ダ・ル・マ・さ・ん・が・コ・ロ・シ・タ 【完】
すべてを話し終えたとき、沙奈はすでに痛そうな顔で小指をさすっていた。
「噛み切られるの……?」
瞳にいっぱいの涙を溜めながら問う。
「あぁ。残念だけど、死を回避する方法はそれしかない」
決断させるためにも、強い眼差しで答えた。
「…………」
はるか昔から、小指は”恋人”という意味を持っている。
磨理子が愛する夫、敏也に裏切られたその怨念が、小指を噛み切ることで浄化されるのかもしれない。
と、俺はそう推測している。
そして、あのゲームをした人に一生の傷を与えることで伝えたいのだ。
“私を一生忘れるな”と……。
「受け止めるしかないよね……」
沙奈も感じ取っていた。
磨理子の母親に会い、磨理子の生涯に触れ、無念や哀しみを知っているからこその言葉。
「私が敬太を守ってあげなきゃ」
「え?」
「だって、敬太は最後の鬼でしょ? 私が死んだら、終わりの儀式はできなくなるじゃない。

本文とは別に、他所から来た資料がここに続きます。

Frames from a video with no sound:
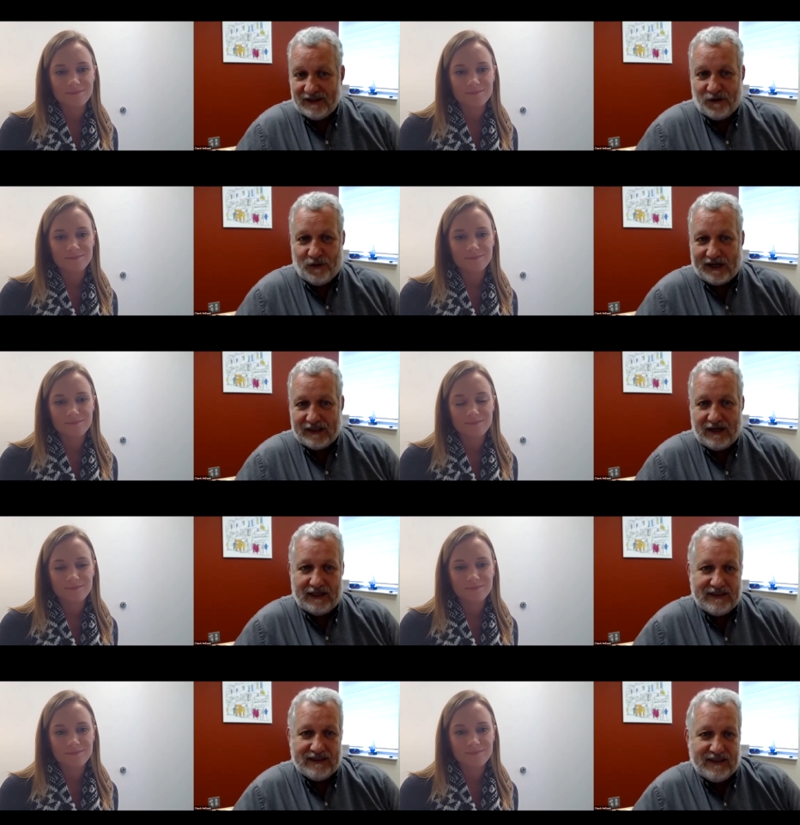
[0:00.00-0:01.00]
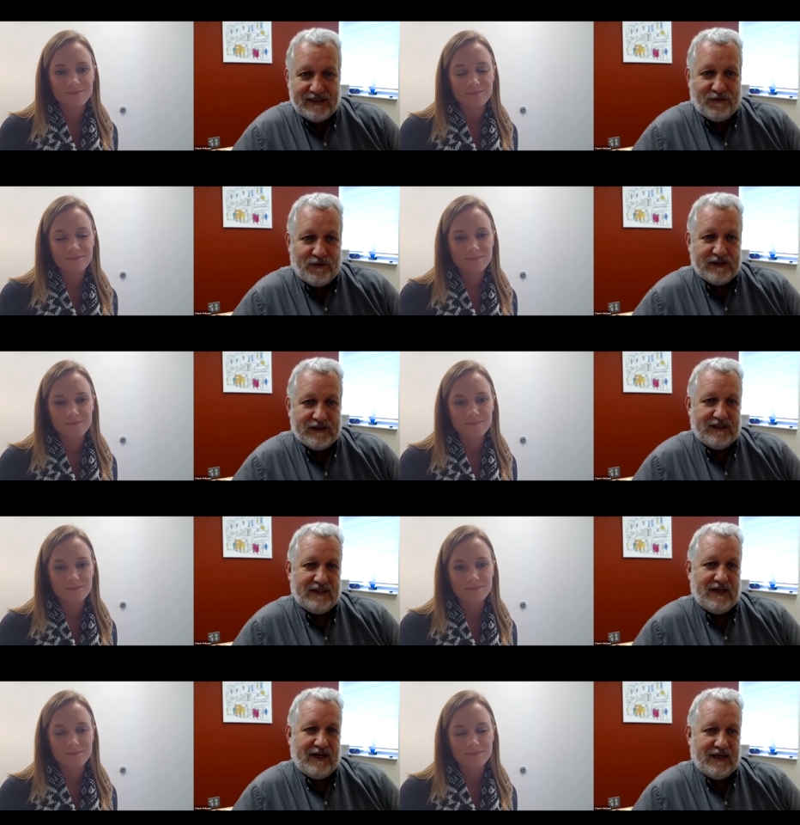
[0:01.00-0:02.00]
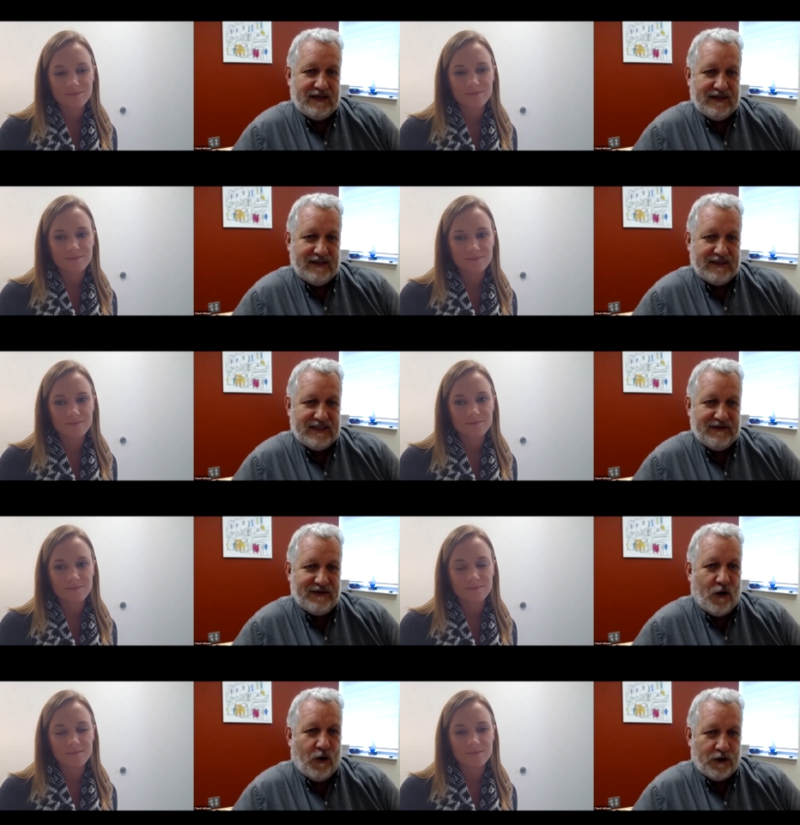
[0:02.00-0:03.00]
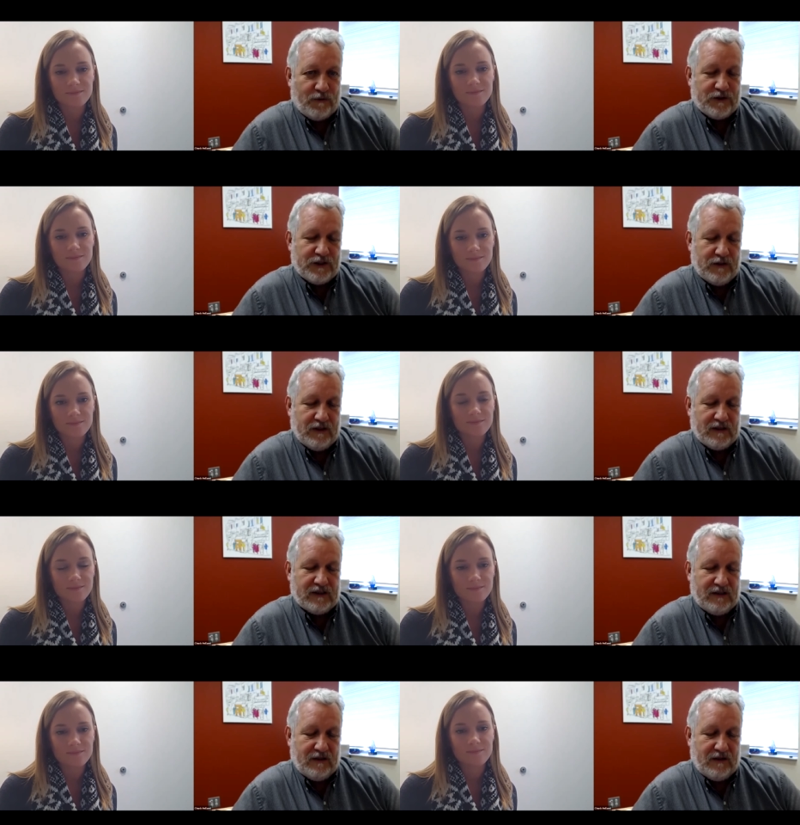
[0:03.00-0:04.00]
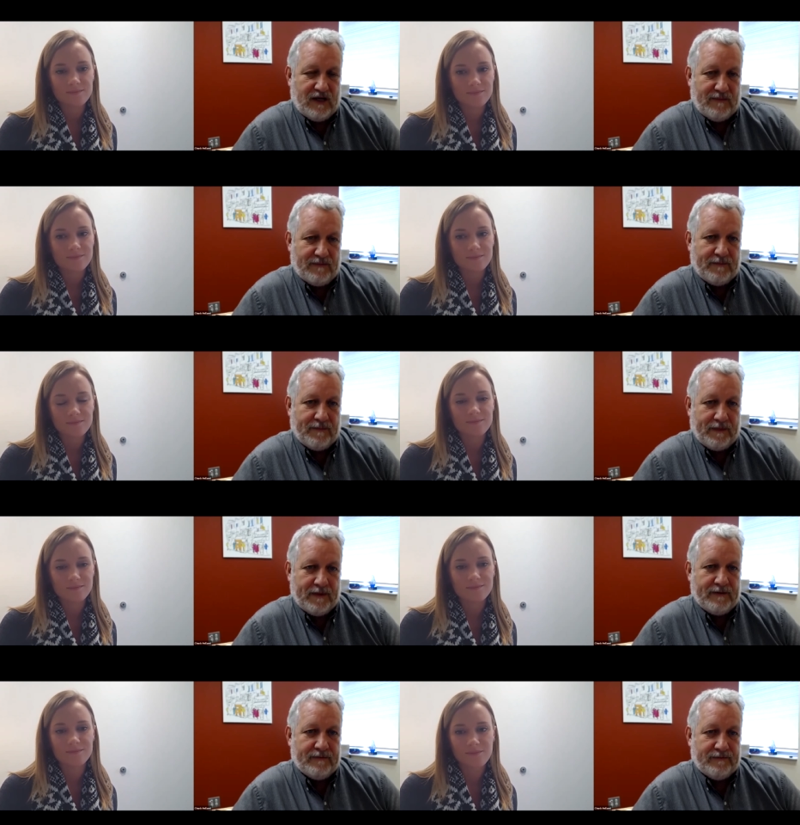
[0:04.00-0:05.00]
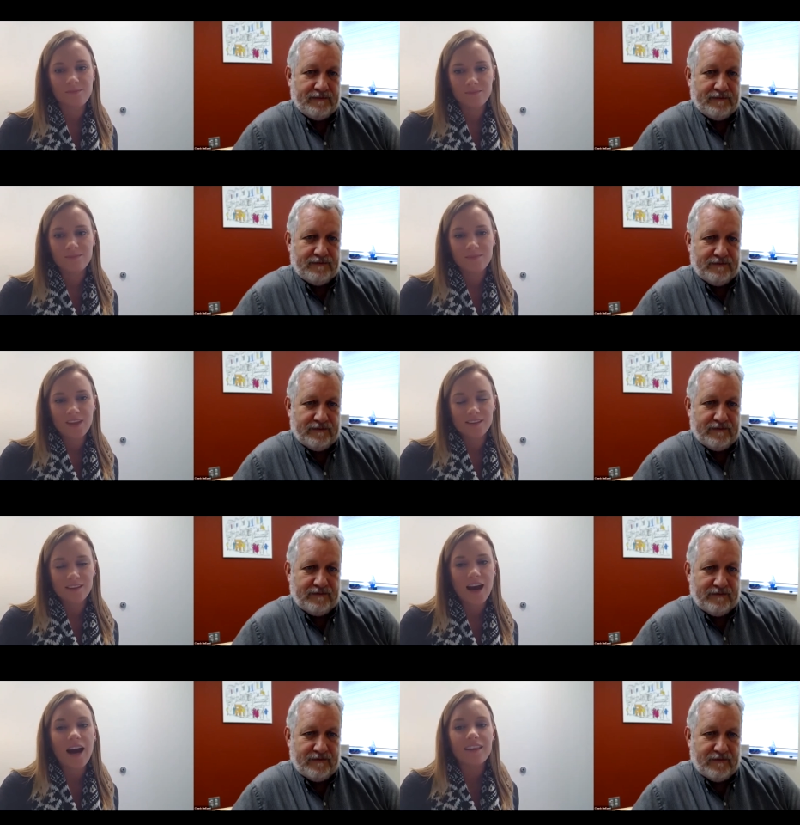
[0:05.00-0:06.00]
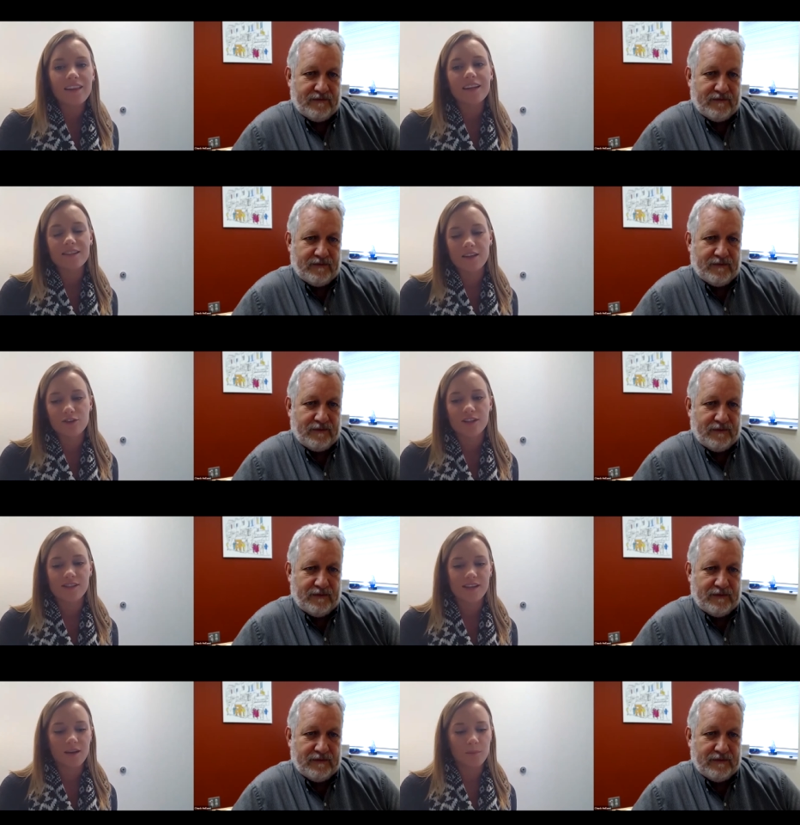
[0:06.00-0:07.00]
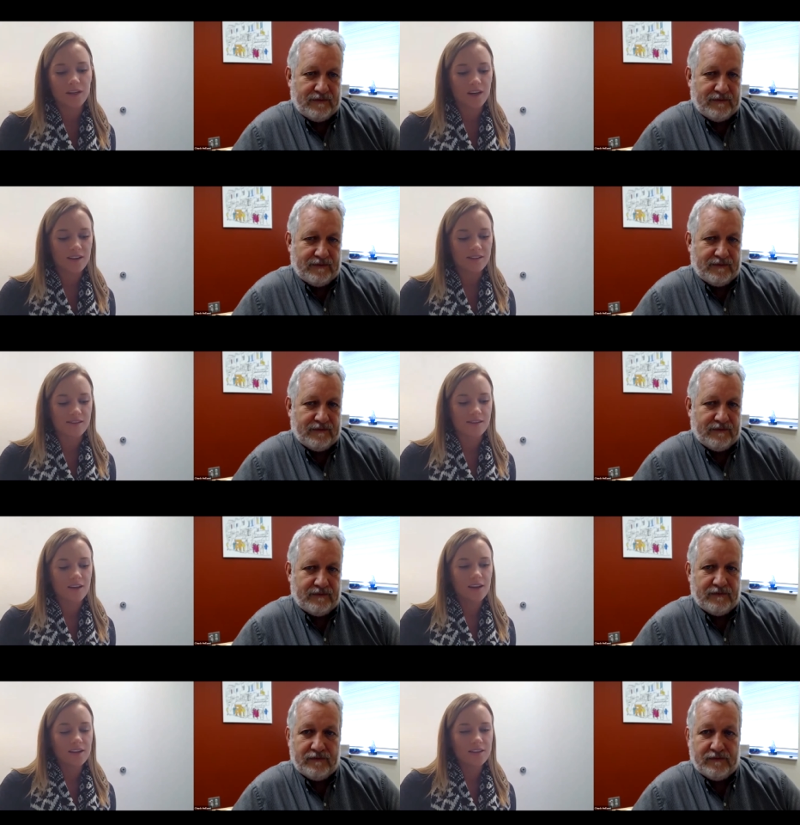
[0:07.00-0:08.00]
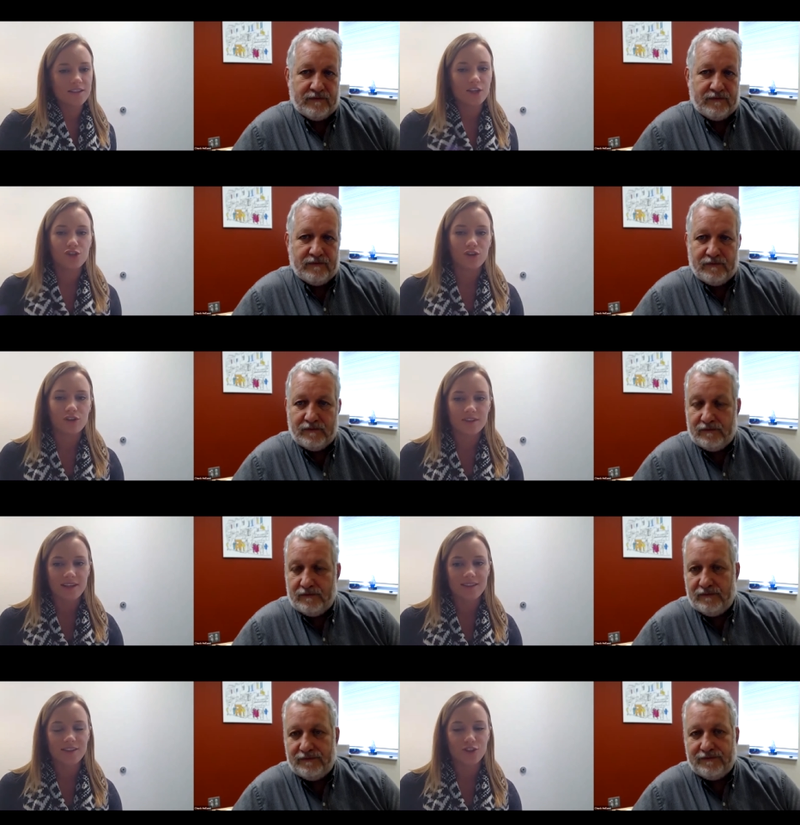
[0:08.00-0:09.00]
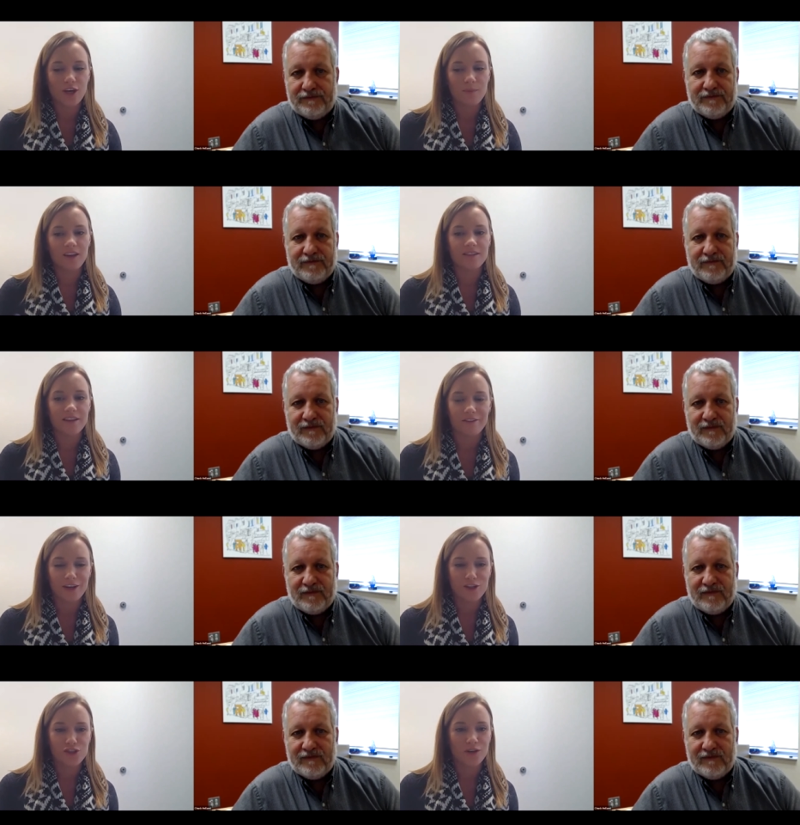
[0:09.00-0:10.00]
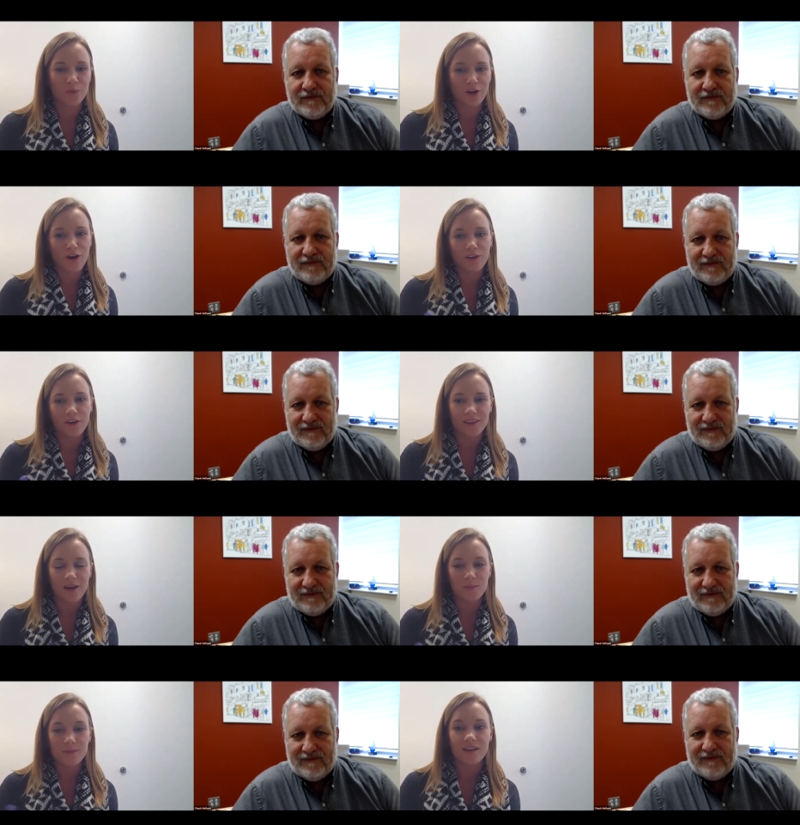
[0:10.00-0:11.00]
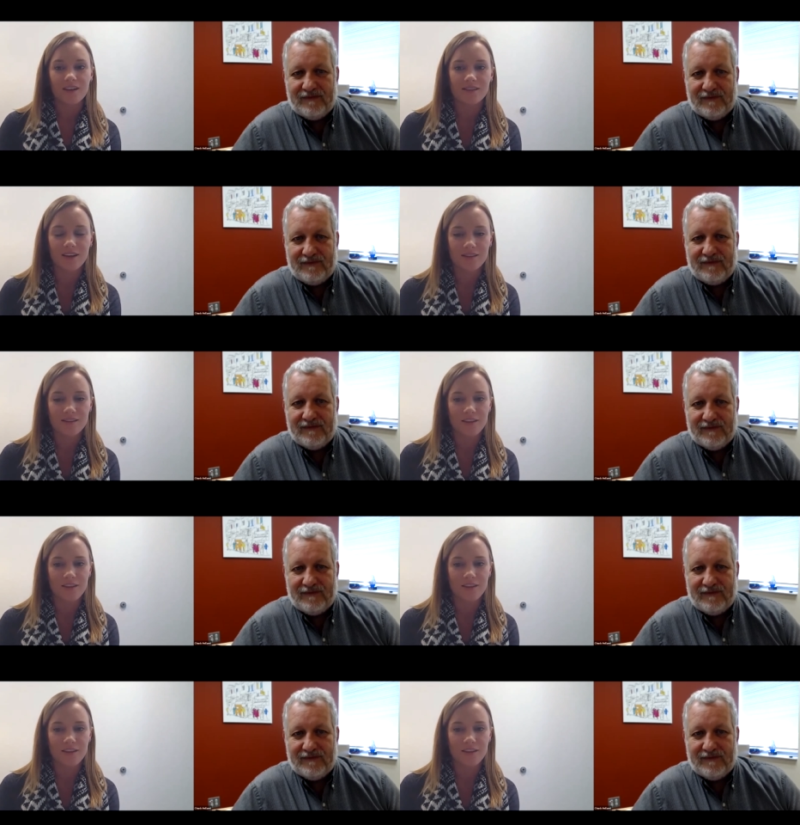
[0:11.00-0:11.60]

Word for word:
Speaker 1: to recognize that difference and uh, and it's even harder for students to do that
Speaker 2: yeah i think it's interesting because digital citizenship in definition we're calling them citizens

私が助かること、それは敬太を守ってあげることだもん。そのためなら、小指くらいあげちゃう!」
「沙奈……」
彼女は泣きながら笑っていた。
本当は怖くて逃げ出したいはずなのに、俺のために笑ってくれた。
「行こっ!」
掌を差しだして立ちあがる。
……いつの間に……沙奈は強くなっていた。
俺はこの愛に守られていたのだろう。
「あぁ! 行こう」
想像してみるんだ。こうして歩く俺たちを、みんなは天国で、どう見ているかって。